TASK TO COMPLETE: Only the text belongs in the copy. Transcribe the data exactly and drop any pictures.
*** Opening of DATA EXTRACTS ***
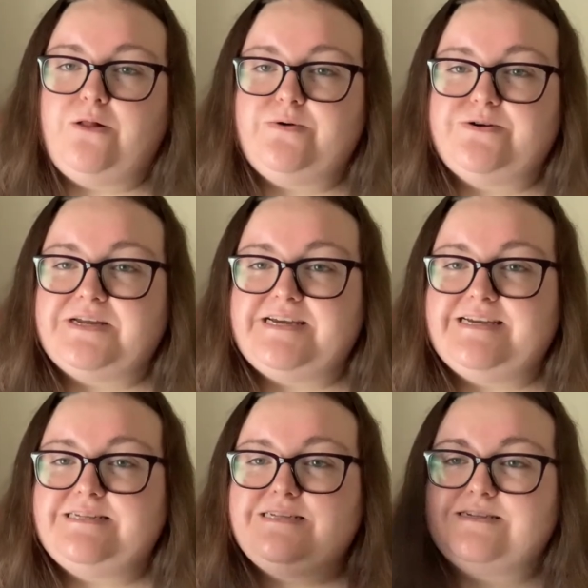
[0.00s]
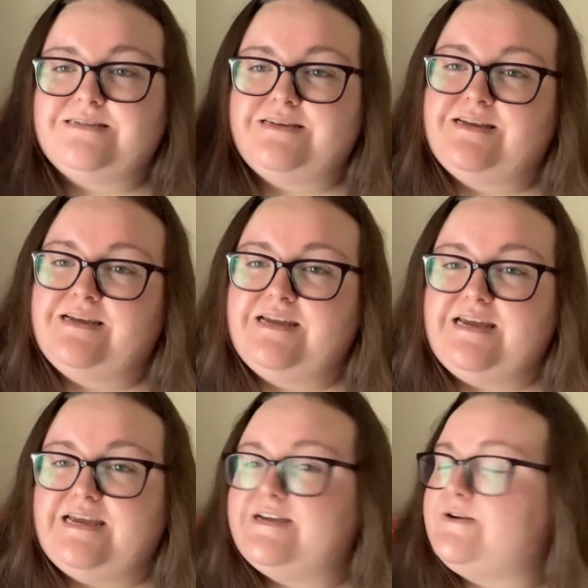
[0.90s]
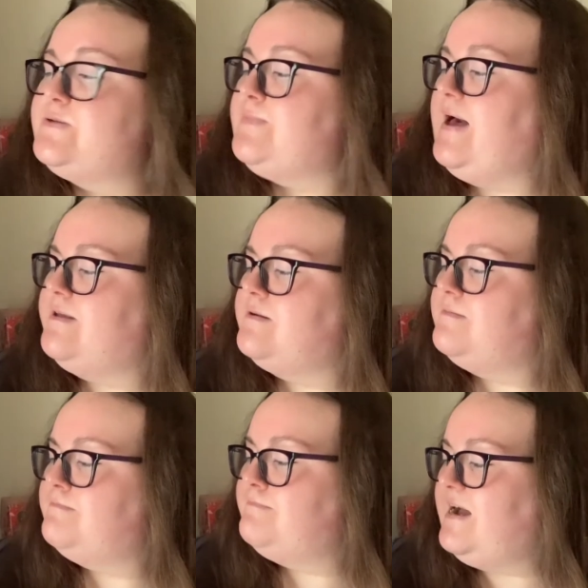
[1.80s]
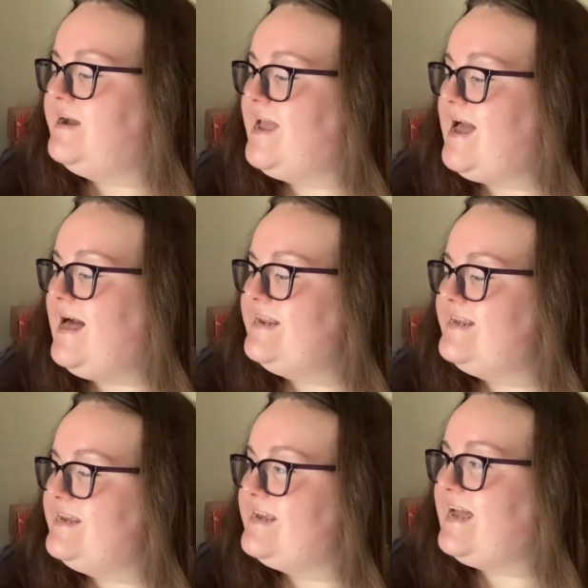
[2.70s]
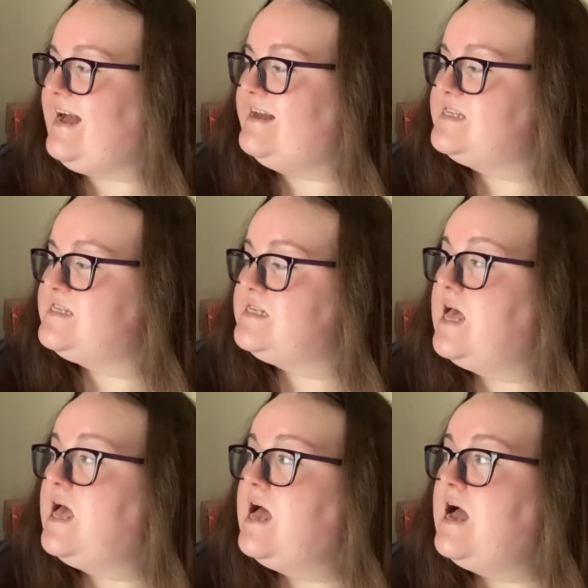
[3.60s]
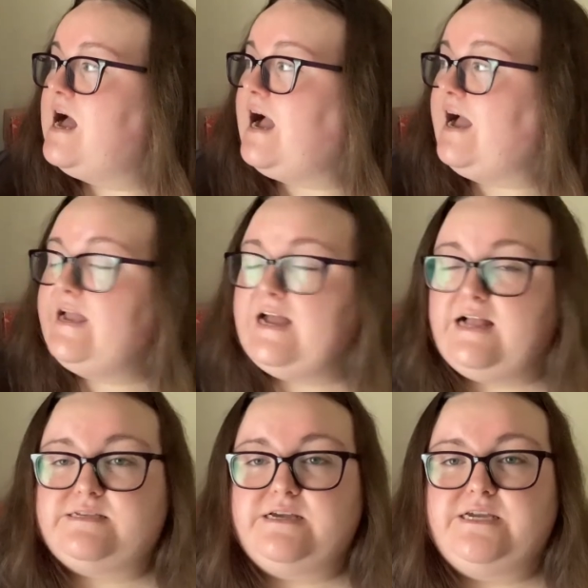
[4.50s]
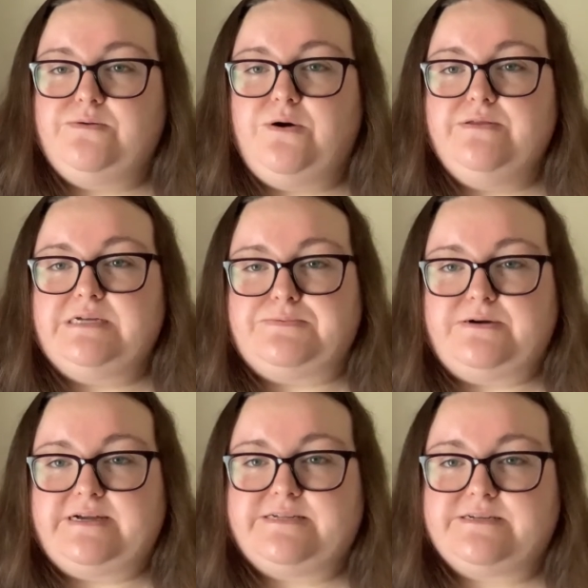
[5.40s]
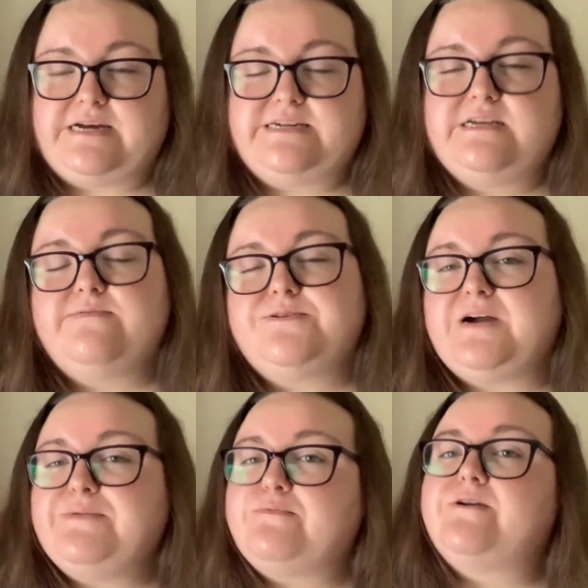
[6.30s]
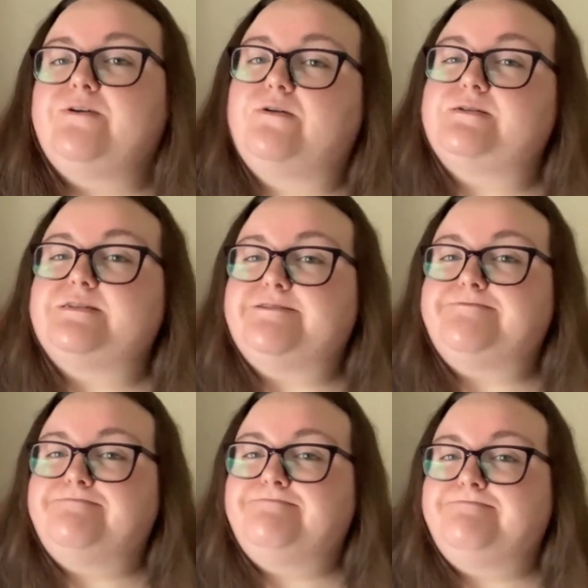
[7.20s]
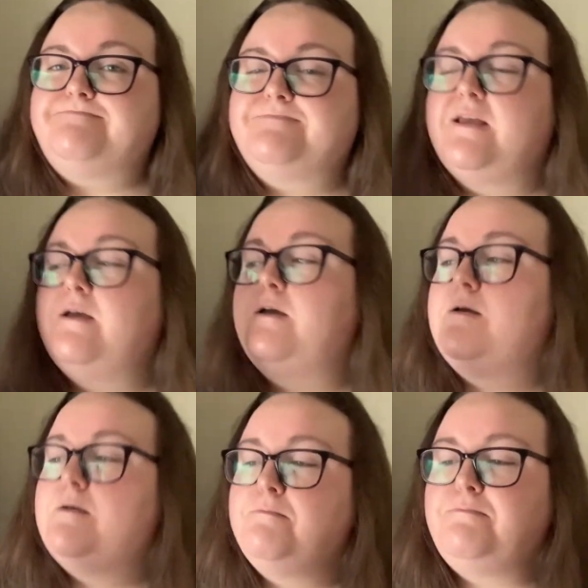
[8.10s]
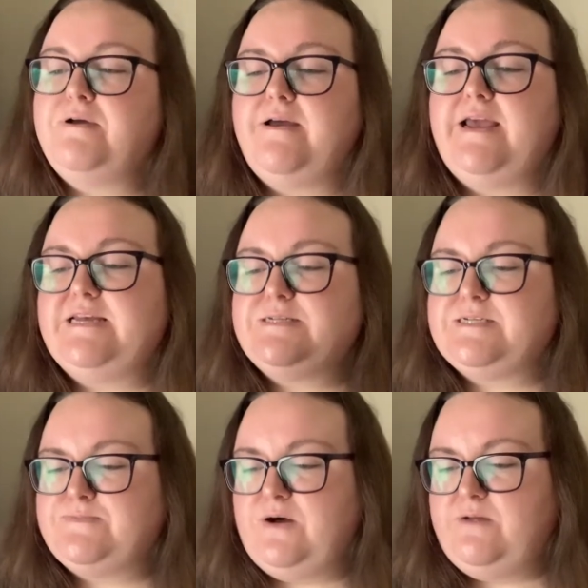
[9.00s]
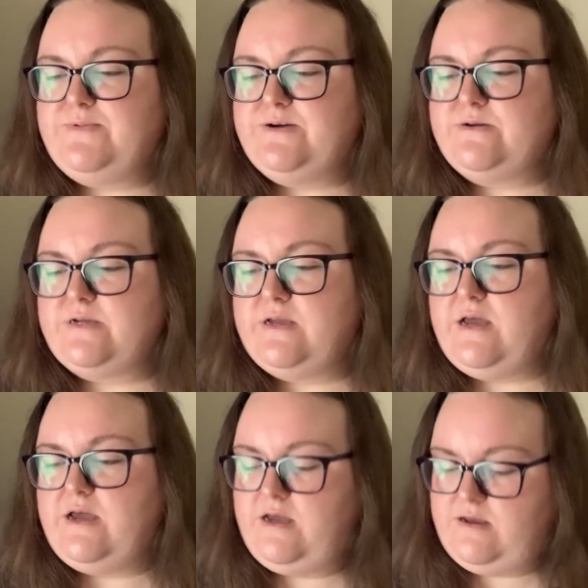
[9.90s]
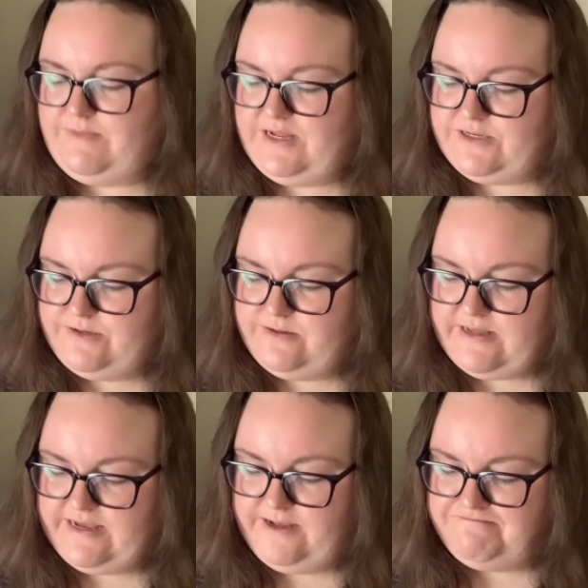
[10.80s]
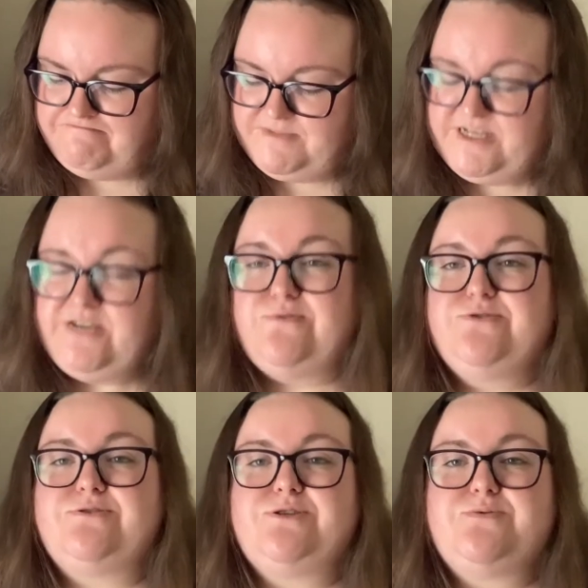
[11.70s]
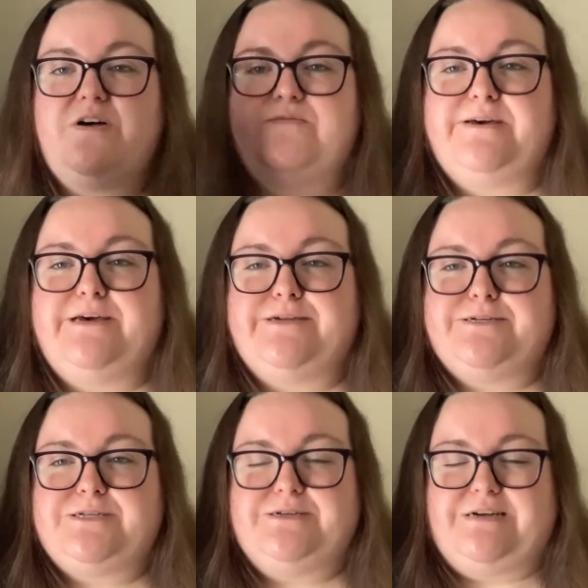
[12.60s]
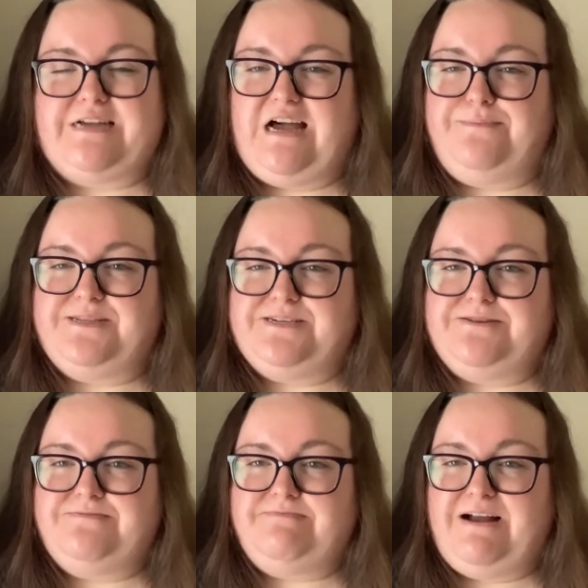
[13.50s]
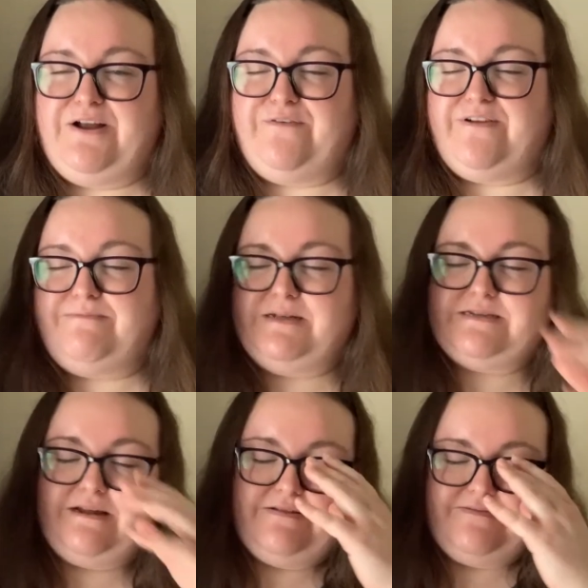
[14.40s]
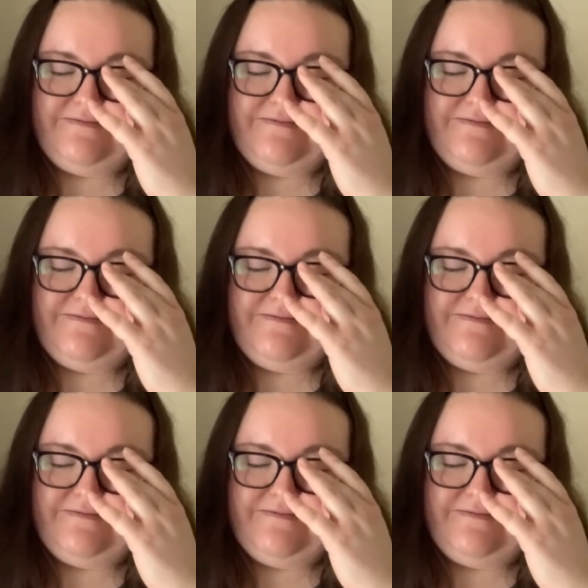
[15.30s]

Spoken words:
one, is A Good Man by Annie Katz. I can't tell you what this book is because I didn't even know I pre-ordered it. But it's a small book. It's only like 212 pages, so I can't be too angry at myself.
*** Close of DATA EXTRACTS ***
RESPONSE TO THIS TASK:
[0.00s]
[0.90s]
[1.80s]
[2.70s]
[3.60s]
[4.50s]
[5.40s]
[6.30s]
[7.20s]
[8.10s]
[9.00s]
[9.90s]
[10.80s]
[11.70s]
[12.60s]
[13.50s]
[14.40s]
[15.30s]

Spoken words:
one, is A Good Man by Annie Katz. I can't tell you what this book is because I didn't even know I pre-ordered it. But it's a small book. It's only like 212 pages, so I can't be too angry at myself.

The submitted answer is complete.